Description
The general perception of Katherine Parr is that she was a provincial nobody with intellectual pretensions who became queen of England because the king needed a nurse as his health declined. Yet the real Katherine Parr was attractive, passionate, ambitious, and highly intelligent. Thirty years old (younger than Anne Boleyn had been) when she married the king, she was twice widowed and held hostage by the northern rebels during the great uprising of 1536-37 known as the Pilgrimage of Grace. Her life had been dramatic even before she became queen and it would remain so after Henry's death. She hastily and secretly married her old flame, the rakish Sir Thomas Seymour, and died shortly after giving birth to her only child in September 1548. Her brief happiness was undermined by the very public flirtation of her husband and stepdaughter, Princess Elizabeth.
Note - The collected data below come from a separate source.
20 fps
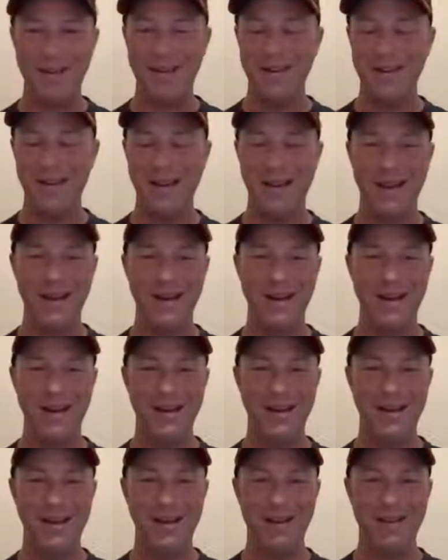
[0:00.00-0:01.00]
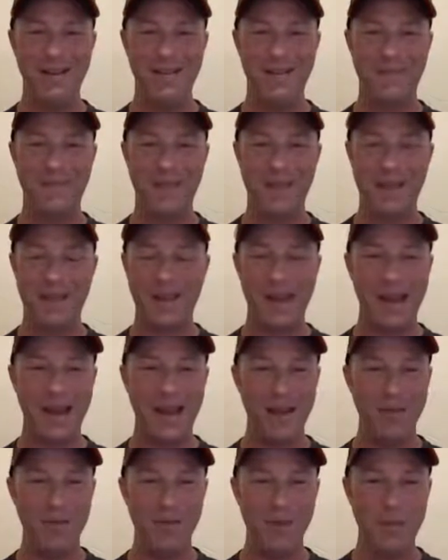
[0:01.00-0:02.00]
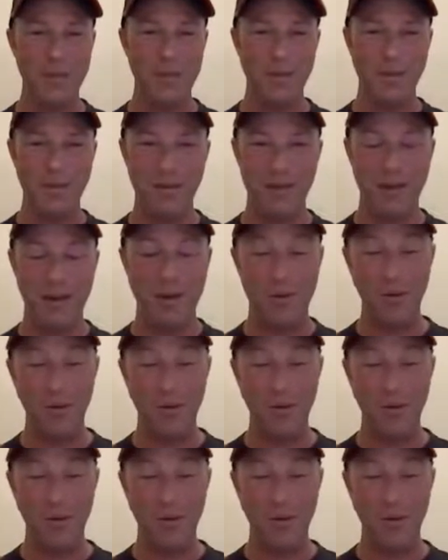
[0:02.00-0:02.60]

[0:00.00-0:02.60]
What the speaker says: and I kind of had to rebuild that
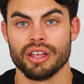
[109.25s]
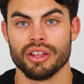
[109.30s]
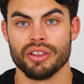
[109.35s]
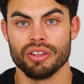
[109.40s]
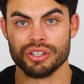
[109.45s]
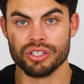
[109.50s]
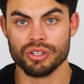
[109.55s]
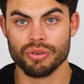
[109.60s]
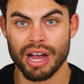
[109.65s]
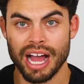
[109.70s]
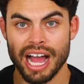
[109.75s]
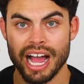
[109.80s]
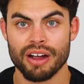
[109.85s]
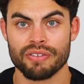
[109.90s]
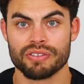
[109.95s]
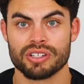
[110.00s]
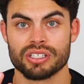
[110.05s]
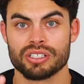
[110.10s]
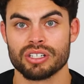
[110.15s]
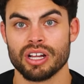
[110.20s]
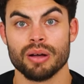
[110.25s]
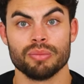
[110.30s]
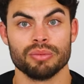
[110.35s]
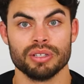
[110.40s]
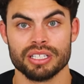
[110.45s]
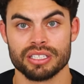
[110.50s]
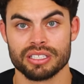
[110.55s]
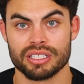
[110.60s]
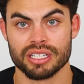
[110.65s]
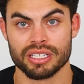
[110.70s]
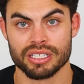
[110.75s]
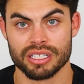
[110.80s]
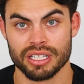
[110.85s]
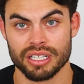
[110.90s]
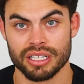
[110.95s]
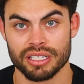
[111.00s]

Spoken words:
then you have to stop listening to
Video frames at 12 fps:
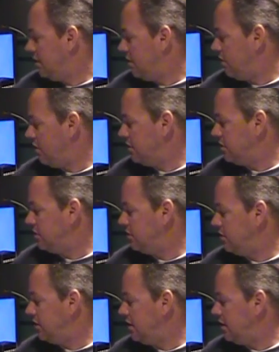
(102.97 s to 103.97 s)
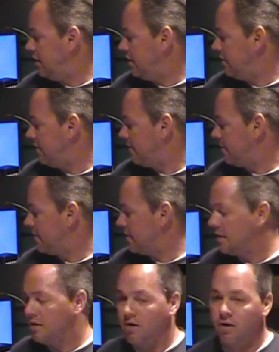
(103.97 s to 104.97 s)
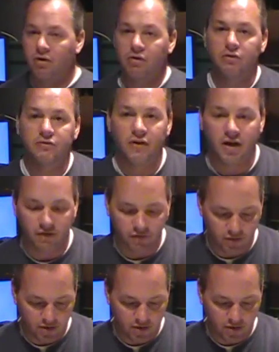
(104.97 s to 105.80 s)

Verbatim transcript: onto the Archos 5.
She was one of the most influential and active queen consorts in English history, and this is her story.
Author: Linda Porter
Publisher: St. Martin's Griffin
Published: 12/20/2011
Pages: 416
Binding Type: Paperback
Weight: 1.28lbs
Size: 9.00h x 6.00w x 1.00d
ISBN13: 9780312616960
ISBN10: 0312616961
BISAC Categories:
- Biography & Autobiography | Royalty
- Biography & Autobiography | Historical
- Biography & Autobiography | Women
About the Author
Linda Porter has a doctorate in history from the University of York, England. She was the winner of the 2004 Biographers Club/Daily Mail Prize in England and is the author of The Myth of Bloody Mary, also available from St. Martin's Press. She is married with one daughter and lives near London.